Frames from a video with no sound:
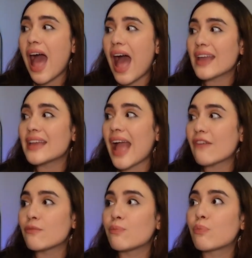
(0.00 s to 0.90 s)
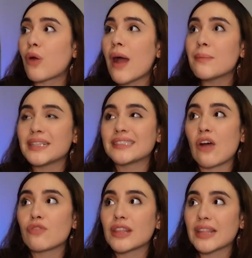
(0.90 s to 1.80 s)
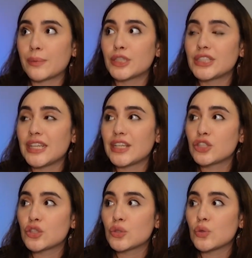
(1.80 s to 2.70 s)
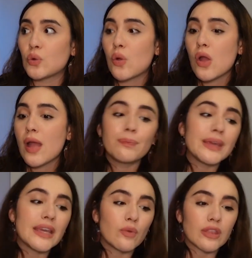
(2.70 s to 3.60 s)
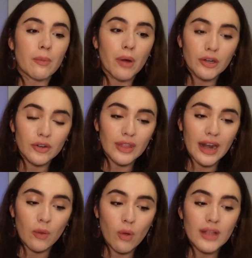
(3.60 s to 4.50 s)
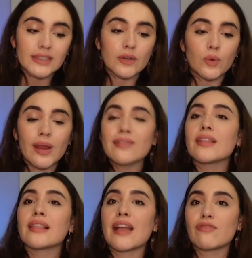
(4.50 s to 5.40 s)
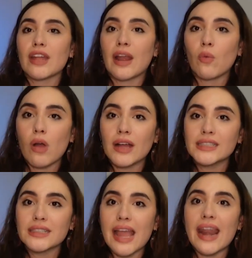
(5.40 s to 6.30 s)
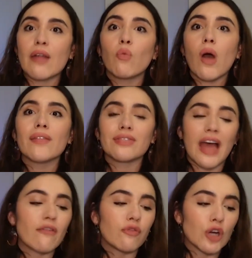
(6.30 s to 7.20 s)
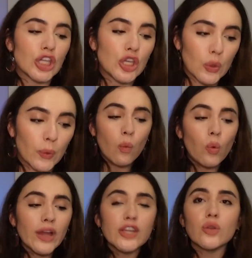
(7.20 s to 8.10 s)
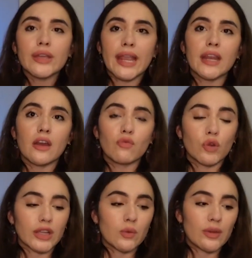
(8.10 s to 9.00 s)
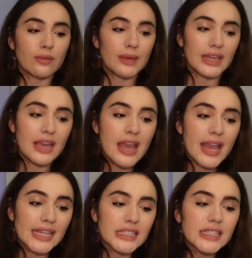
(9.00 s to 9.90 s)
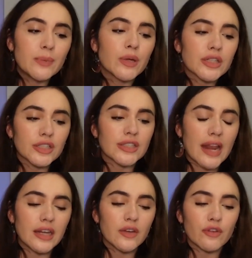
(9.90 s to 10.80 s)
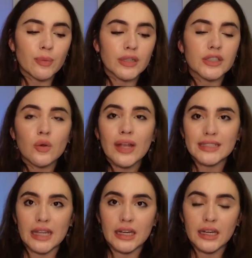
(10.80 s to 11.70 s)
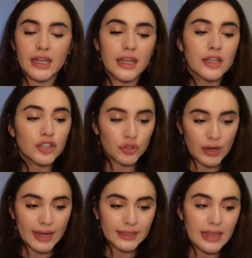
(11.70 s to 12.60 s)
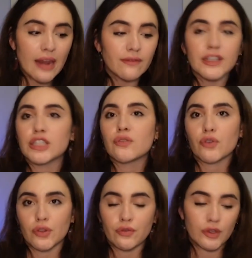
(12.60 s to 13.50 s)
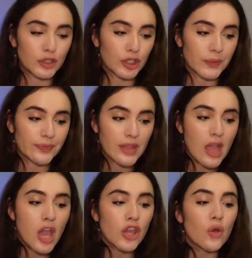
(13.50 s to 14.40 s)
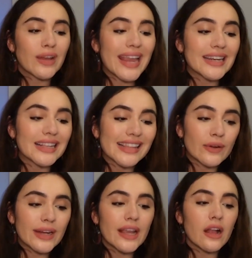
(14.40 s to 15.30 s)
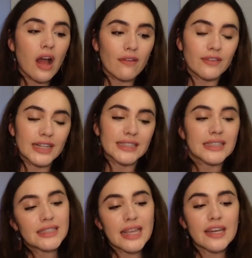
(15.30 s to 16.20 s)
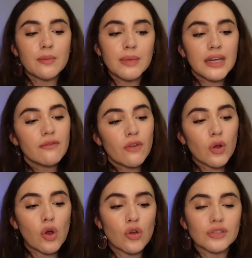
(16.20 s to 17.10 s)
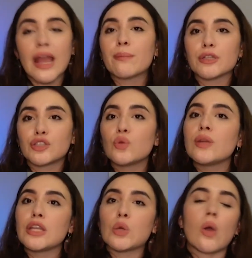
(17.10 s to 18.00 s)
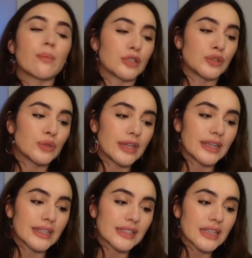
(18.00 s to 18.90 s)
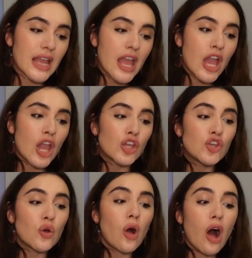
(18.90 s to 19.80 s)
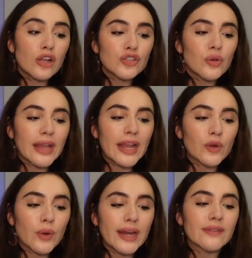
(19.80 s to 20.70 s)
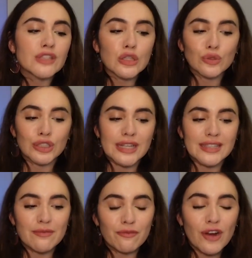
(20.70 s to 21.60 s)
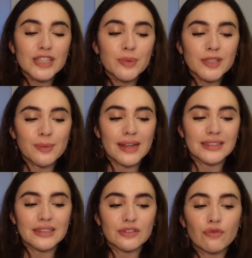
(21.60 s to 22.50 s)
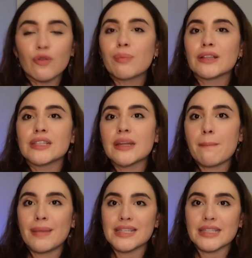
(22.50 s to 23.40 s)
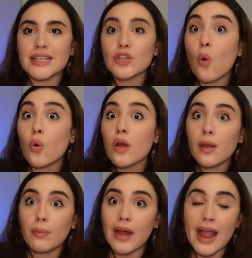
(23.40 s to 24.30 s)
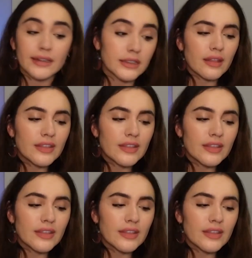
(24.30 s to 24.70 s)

I have brought myself the liberty to be with the partner that I want and create the life that I want. And I want that for you. What you'll gain of working with me is a deeper understanding of your personal identity, strengths, and vision for the future. You'll gain clarity and confidence in setting meaningful goals and pursuing new opportunities. You'll also gain creative solutions and fresh perspectives for building a business or a brand.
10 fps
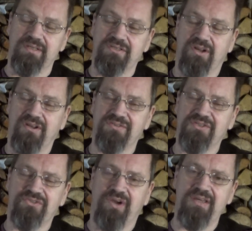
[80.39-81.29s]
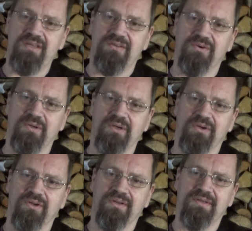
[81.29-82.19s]
There's a lot of striking going
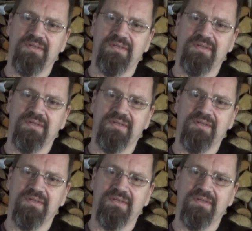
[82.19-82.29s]
on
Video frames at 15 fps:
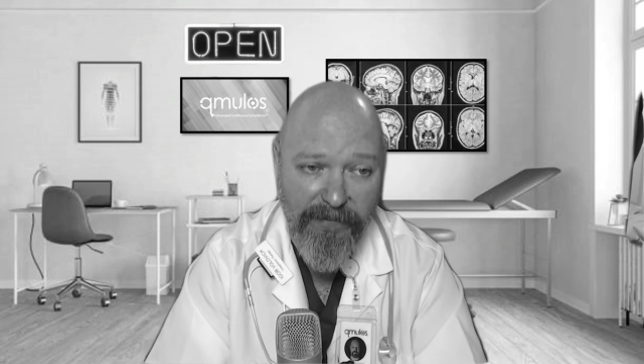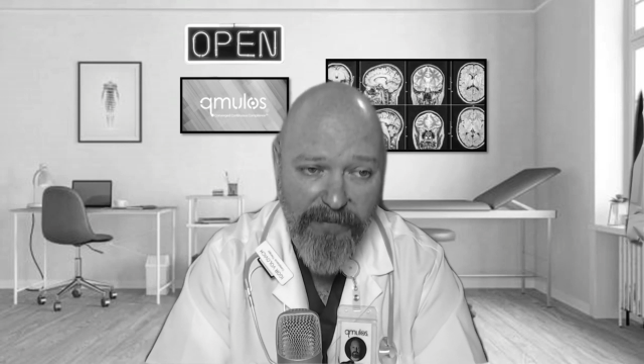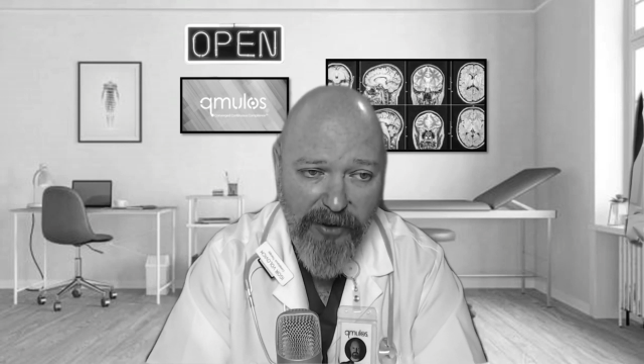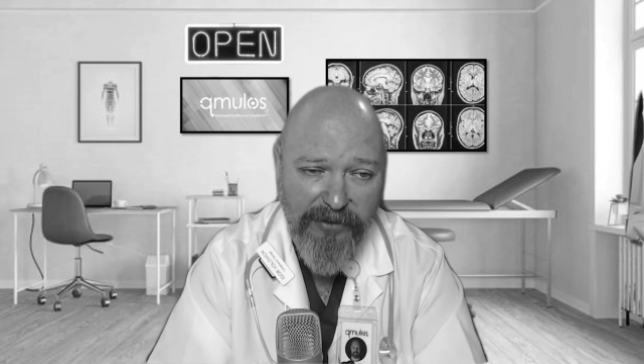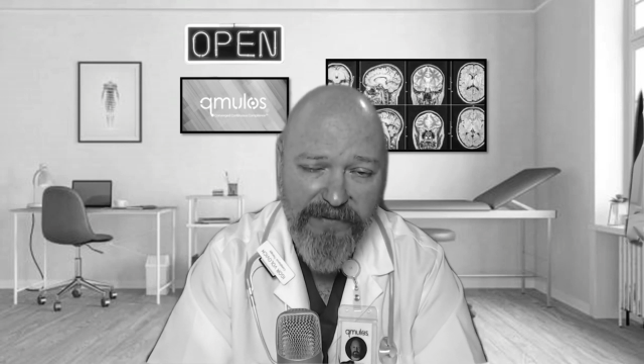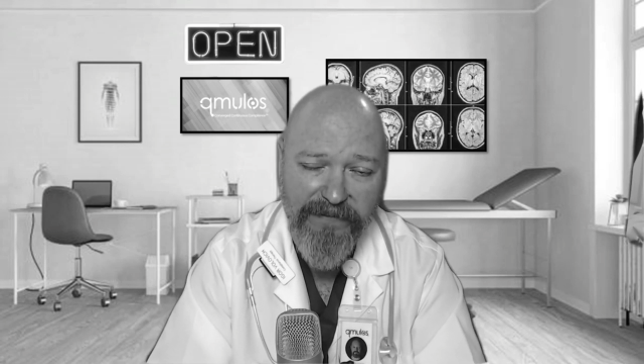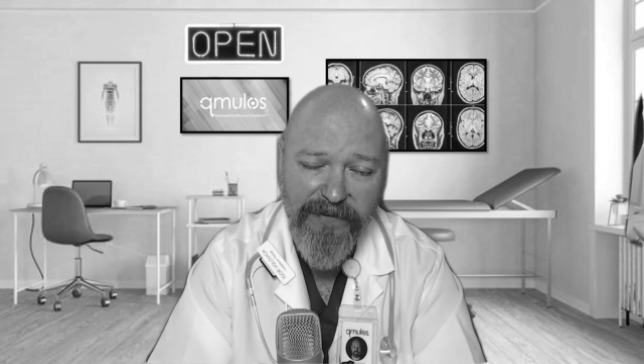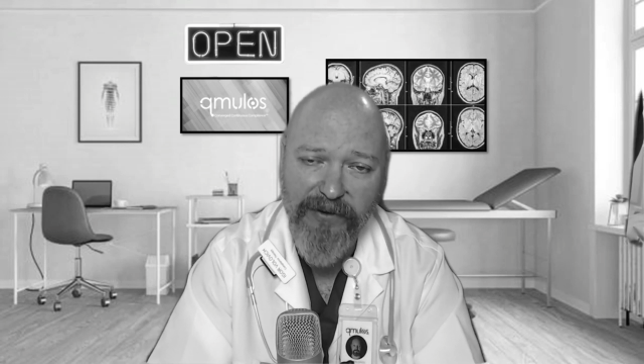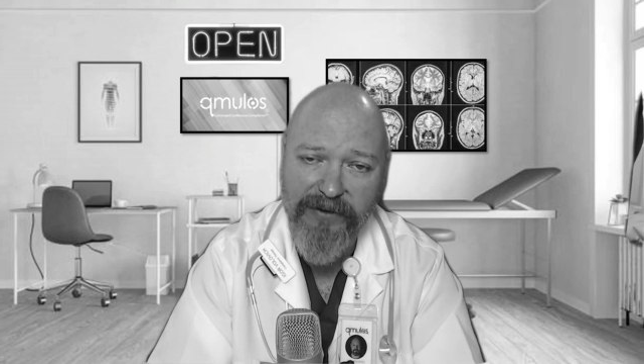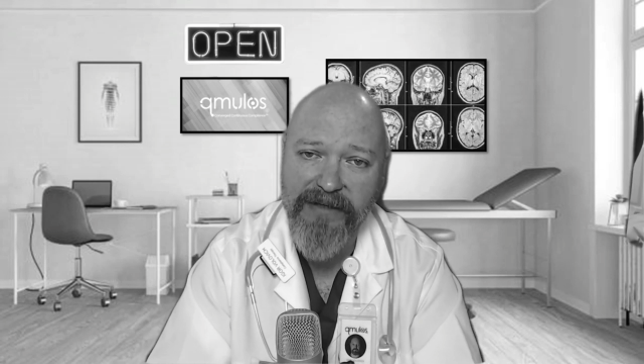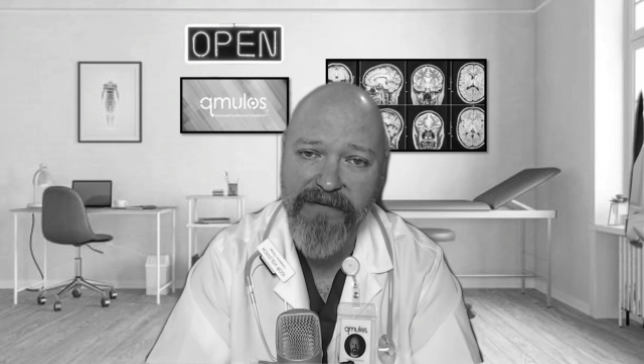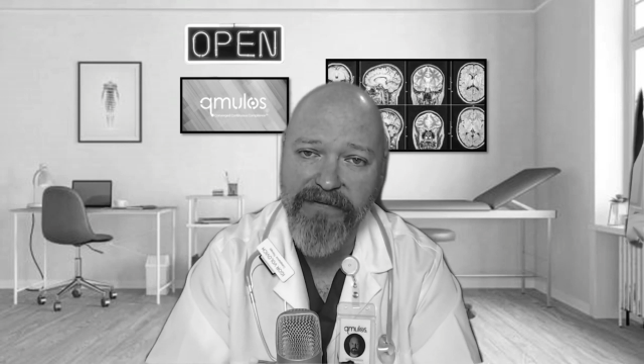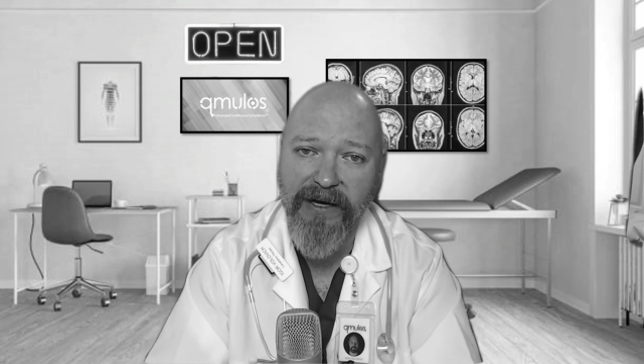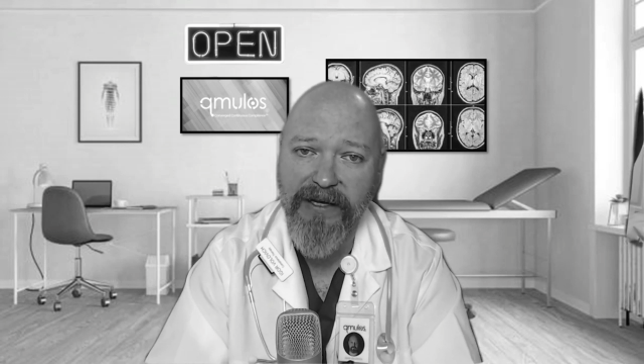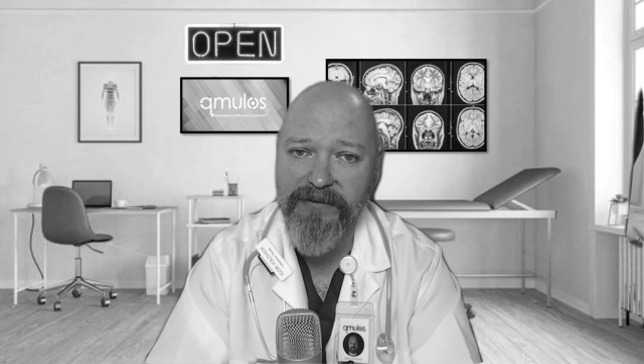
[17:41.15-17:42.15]
most folks, they
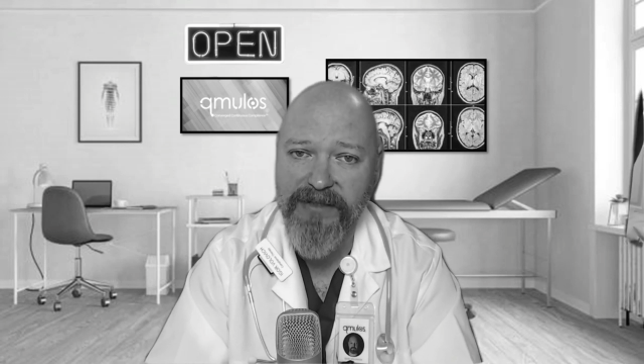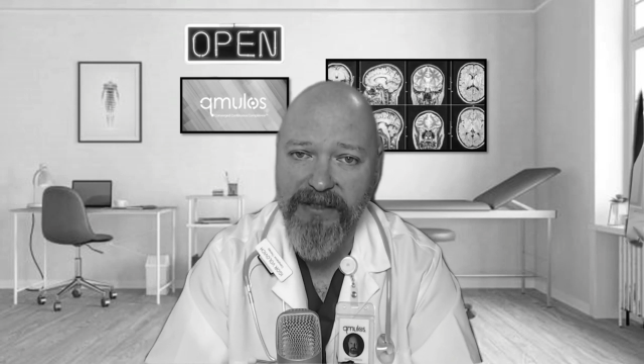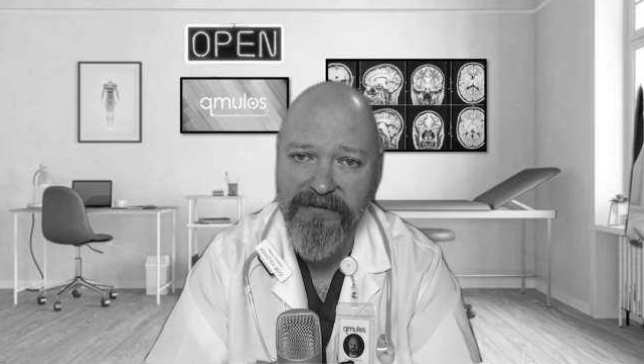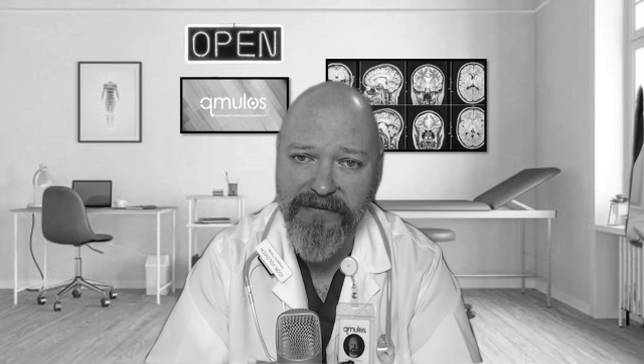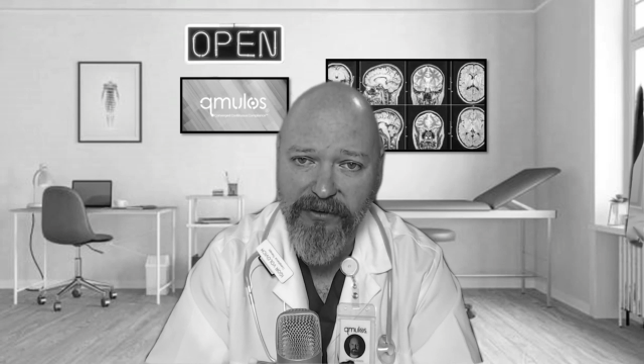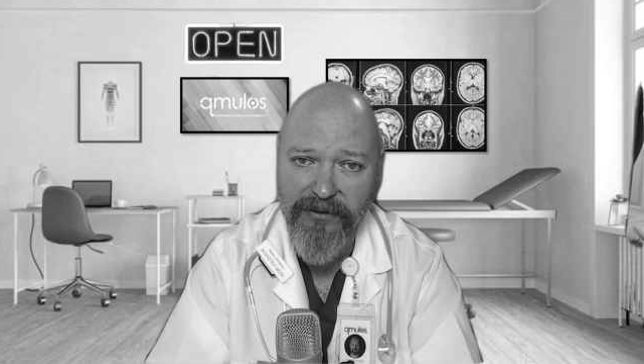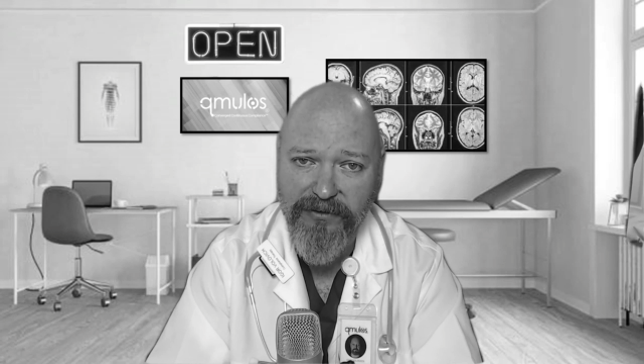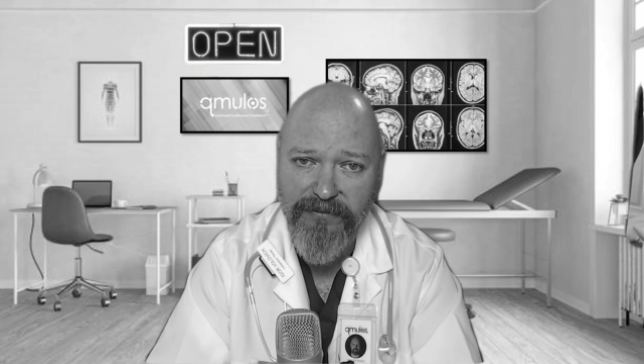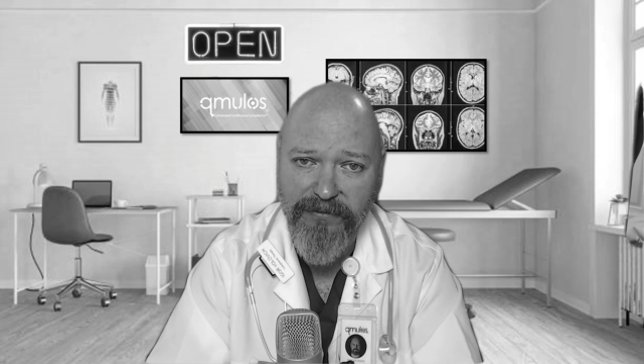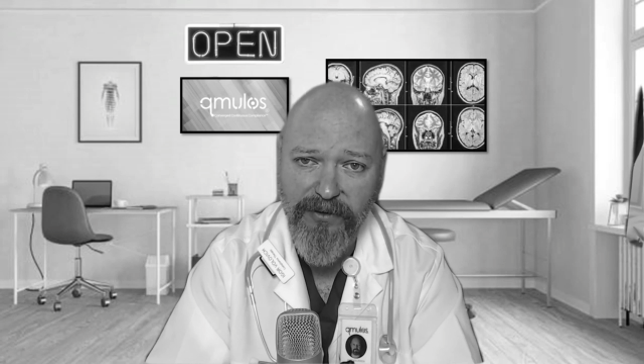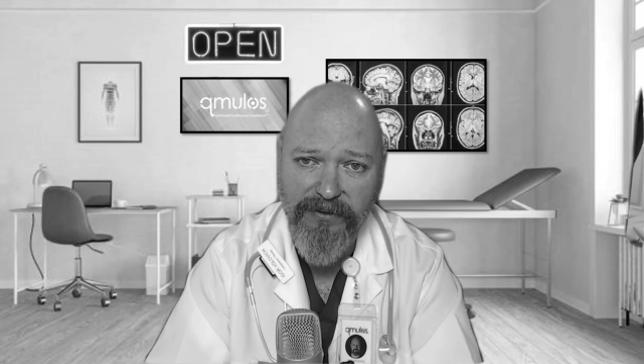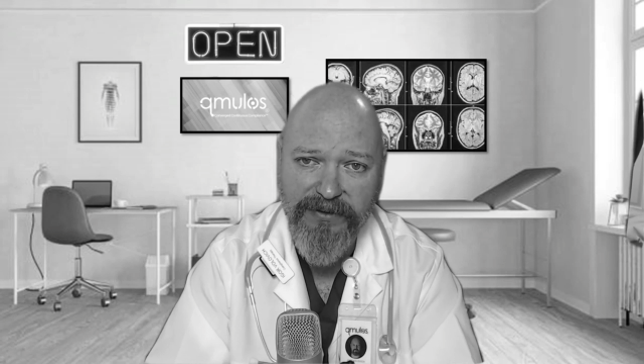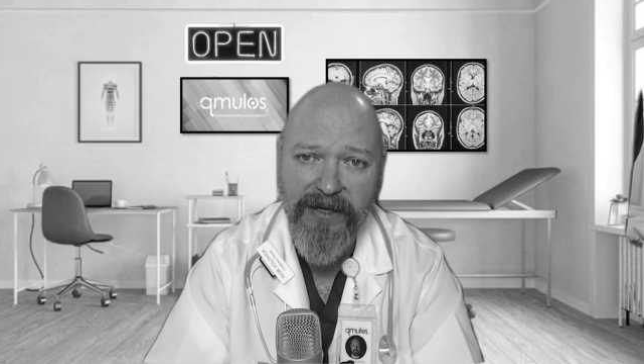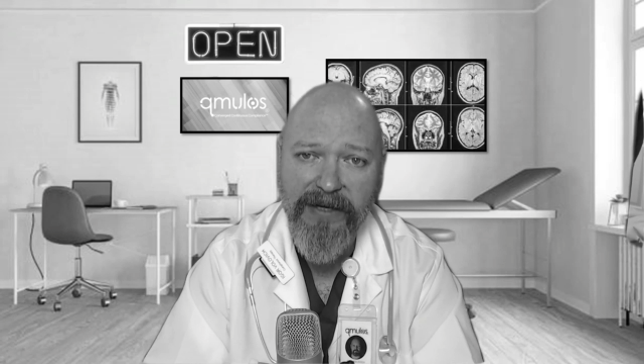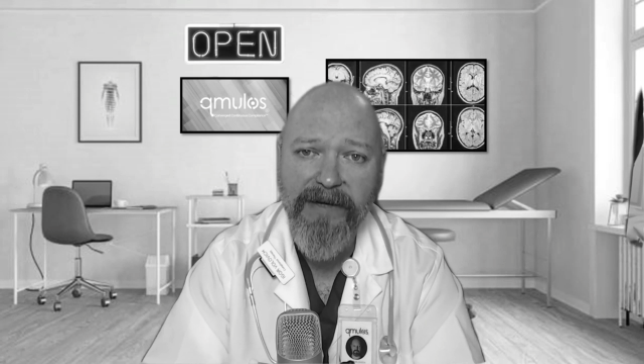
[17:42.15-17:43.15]
find themselves in those roles.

__Task directions__: Set the data above down again exactly as given, with no pictures.

__Answer to the problem__:
Frames from a video with no sound:
(0.00 s to 0.90 s)
(0.90 s to 1.80 s)
(1.80 s to 2.70 s)
(2.70 s to 3.60 s)
(3.60 s to 4.50 s)
(4.50 s to 5.40 s)
(5.40 s to 6.30 s)
(6.30 s to 7.20 s)
(7.20 s to 8.10 s)
(8.10 s to 9.00 s)
(9.00 s to 9.90 s)
(9.90 s to 10.80 s)
(10.80 s to 11.70 s)
(11.70 s to 12.60 s)
(12.60 s to 13.50 s)
(13.50 s to 14.40 s)
(14.40 s to 15.30 s)
(15.30 s to 16.20 s)
(16.20 s to 17.10 s)
(17.10 s to 18.00 s)
(18.00 s to 18.90 s)
(18.90 s to 19.80 s)
(19.80 s to 20.70 s)
(20.70 s to 21.60 s)
(21.60 s to 22.50 s)
(22.50 s to 23.40 s)
(23.40 s to 24.30 s)
(24.30 s to 24.70 s)

I have brought myself the liberty to be with the partner that I want and create the life that I want. And I want that for you. What you'll gain of working with me is a deeper understanding of your personal identity, strengths, and vision for the future. You'll gain clarity and confidence in setting meaningful goals and pursuing new opportunities. You'll also gain creative solutions and fresh perspectives for building a business or a brand.
10 fps
[80.39-81.29s]
[81.29-82.19s]
There's a lot of striking going
[82.19-82.29s]
on
Video frames at 15 fps:
[17:41.15-17:42.15]
most folks, they
[17:42.15-17:43.15]
find themselves in those roles.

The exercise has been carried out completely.